|Accounting for Asymmetry?|
|Source: Kamm - Morality, Mortality (Vol. 1) - Death and Whom to Save from It, Chapter 3|
|Paper - Abstract|
Offers a final proposal on the two questions of the question of why death is bad, and whether it is worse than prenatal non-existence (the asymmetry thesis); it is concerned with whether there are properties observable from a view outside life, rather from within it, that help explain why death is worse than prenatal non-existence, and if so, whether these properties must make non-existence-in-the-future different from non-existence-in-the-past in ways other than just that it is in the future. The chapter is also concerned with what more we can say about the fact, or beliefs about the fact, that something exists in the future that will help illuminate the explanatory role of this fact.

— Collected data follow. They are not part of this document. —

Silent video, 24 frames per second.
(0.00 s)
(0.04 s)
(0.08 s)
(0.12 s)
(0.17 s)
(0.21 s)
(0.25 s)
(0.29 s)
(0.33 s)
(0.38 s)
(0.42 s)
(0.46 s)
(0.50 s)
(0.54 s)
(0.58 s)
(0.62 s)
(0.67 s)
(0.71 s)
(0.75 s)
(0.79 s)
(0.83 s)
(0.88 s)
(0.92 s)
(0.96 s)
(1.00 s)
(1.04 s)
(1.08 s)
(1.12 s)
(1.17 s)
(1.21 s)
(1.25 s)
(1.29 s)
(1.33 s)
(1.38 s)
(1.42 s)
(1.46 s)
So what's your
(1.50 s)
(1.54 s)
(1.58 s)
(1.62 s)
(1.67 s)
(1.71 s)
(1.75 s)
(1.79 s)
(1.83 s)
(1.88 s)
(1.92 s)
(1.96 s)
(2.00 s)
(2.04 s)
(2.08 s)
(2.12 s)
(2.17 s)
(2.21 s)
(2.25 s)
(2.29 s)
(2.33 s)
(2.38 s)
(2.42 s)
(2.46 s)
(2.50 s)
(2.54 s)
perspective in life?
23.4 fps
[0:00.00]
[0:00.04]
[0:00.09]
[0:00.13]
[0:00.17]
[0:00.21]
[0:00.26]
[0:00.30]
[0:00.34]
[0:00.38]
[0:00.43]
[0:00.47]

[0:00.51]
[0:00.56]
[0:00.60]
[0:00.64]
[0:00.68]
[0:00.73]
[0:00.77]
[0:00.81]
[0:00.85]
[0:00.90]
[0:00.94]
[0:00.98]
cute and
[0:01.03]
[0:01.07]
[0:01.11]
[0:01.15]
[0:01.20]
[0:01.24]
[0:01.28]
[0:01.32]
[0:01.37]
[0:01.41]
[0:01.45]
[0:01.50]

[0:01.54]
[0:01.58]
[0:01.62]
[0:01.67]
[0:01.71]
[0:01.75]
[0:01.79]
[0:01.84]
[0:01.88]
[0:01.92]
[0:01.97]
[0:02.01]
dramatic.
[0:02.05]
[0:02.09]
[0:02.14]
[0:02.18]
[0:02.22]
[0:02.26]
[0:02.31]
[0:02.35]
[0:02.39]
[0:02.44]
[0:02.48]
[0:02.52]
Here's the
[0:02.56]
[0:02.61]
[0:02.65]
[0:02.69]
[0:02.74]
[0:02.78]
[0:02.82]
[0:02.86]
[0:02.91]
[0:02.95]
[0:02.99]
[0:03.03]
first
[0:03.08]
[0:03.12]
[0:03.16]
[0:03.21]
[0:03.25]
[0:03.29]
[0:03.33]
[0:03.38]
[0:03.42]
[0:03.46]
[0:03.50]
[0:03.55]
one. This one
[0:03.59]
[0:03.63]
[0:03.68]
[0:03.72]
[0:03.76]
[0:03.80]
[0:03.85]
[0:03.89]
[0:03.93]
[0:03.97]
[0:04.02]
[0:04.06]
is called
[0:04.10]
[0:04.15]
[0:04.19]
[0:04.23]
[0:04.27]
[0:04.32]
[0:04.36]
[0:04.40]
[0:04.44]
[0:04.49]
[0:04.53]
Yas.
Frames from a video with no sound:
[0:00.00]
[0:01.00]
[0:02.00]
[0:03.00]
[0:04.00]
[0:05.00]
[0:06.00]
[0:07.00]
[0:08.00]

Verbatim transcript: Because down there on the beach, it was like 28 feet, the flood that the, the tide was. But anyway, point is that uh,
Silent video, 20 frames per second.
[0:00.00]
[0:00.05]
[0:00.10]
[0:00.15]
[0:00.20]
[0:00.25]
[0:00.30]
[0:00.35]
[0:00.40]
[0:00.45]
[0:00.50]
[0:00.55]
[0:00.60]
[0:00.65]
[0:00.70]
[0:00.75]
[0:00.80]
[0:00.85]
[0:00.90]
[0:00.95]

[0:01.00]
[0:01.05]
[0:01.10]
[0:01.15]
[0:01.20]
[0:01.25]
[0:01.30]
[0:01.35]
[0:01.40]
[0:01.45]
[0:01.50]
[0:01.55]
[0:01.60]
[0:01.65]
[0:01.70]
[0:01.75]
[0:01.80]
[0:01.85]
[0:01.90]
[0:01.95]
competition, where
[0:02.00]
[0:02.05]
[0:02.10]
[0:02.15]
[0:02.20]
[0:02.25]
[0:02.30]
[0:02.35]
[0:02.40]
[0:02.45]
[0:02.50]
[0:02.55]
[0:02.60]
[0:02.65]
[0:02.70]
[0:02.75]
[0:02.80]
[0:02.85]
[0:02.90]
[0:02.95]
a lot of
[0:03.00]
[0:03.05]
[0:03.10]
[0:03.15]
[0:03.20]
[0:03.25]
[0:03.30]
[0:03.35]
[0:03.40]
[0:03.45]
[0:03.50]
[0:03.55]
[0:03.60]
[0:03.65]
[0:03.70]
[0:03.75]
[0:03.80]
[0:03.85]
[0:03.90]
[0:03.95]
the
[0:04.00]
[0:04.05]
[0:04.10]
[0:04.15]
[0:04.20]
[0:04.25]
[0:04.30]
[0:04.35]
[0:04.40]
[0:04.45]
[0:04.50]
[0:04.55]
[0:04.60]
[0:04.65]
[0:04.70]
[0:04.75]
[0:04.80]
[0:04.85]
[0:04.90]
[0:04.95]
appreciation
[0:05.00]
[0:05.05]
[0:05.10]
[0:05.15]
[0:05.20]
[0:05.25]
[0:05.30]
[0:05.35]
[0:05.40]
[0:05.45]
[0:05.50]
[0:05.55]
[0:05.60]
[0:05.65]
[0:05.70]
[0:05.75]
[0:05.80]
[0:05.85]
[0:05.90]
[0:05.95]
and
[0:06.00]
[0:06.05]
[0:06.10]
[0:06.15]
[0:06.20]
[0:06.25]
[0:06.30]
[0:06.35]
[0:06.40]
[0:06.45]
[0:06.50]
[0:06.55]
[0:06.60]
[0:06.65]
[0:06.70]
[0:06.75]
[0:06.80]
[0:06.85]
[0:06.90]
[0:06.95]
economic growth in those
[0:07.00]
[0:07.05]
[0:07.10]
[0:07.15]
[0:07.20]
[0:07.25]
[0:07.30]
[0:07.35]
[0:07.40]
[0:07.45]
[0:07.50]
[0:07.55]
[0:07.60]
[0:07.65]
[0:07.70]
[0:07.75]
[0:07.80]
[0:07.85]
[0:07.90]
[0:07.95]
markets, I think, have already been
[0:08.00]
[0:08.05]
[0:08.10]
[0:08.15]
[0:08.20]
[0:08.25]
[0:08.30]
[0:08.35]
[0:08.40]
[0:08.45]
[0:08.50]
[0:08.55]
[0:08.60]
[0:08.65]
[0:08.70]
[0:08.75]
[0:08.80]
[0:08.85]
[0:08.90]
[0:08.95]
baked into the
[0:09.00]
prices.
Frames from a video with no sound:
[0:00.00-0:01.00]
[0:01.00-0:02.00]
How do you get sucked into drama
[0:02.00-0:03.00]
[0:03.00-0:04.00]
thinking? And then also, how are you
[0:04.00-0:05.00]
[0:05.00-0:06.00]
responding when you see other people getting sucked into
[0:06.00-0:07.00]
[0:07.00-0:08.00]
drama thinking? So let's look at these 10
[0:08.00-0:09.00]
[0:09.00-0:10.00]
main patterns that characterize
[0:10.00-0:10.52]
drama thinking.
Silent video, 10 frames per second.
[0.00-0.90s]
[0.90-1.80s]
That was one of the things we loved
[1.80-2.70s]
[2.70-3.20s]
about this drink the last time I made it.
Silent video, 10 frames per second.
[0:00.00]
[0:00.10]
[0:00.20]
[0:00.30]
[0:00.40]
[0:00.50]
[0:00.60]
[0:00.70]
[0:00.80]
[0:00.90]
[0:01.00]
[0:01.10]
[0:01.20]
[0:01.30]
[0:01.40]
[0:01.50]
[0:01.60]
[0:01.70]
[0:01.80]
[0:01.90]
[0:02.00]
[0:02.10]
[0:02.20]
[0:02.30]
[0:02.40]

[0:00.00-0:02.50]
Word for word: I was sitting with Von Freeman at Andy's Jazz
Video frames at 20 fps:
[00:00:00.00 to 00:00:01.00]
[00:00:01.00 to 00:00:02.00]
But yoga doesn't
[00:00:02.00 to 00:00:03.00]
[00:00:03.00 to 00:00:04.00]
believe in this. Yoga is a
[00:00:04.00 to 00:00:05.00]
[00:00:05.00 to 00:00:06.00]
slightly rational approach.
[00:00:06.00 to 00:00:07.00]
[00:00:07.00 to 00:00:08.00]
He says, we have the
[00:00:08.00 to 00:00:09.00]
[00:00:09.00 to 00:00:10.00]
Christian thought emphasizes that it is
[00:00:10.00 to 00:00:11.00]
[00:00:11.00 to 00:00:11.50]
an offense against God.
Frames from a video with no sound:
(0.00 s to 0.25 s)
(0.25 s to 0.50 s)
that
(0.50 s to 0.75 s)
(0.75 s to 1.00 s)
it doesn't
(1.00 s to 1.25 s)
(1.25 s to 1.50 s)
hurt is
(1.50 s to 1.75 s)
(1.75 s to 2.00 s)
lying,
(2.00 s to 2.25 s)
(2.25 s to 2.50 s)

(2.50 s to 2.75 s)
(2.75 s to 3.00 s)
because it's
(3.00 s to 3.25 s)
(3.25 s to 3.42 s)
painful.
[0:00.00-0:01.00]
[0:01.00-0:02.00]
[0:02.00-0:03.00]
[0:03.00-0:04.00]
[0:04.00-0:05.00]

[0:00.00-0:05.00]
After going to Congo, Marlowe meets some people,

Many of the factors that may explain why death is really worse depend on asymmetries related to time: the (supposed) fact that causation1 has a direction (forward), so that the past affects the future, but the future does not affect the past; the (supposed) fact that there is a direction in time, from past to future; and the fact that there is a before and after in the passage of time. However, some of these features may not be objective at all, rather, they may be features of the subjective view of those who are observing another's life from the outside, and if this were so, the asymmetrical features dependent on the asymmetries related to time and causation2 might explain the asymmetrical attitude, but they might not justify it. The chapter comes to focus on three factors: the Insult Factor, that death happens to a person who has already existed and undoes him; the Future Deprivation Factor, that death deprives the person who dies of significant future goods (the Thomas Nagel/Derek Parfit3 point); and the Extinction Factor, that death means the possibility of anything significant for the person in the future is over.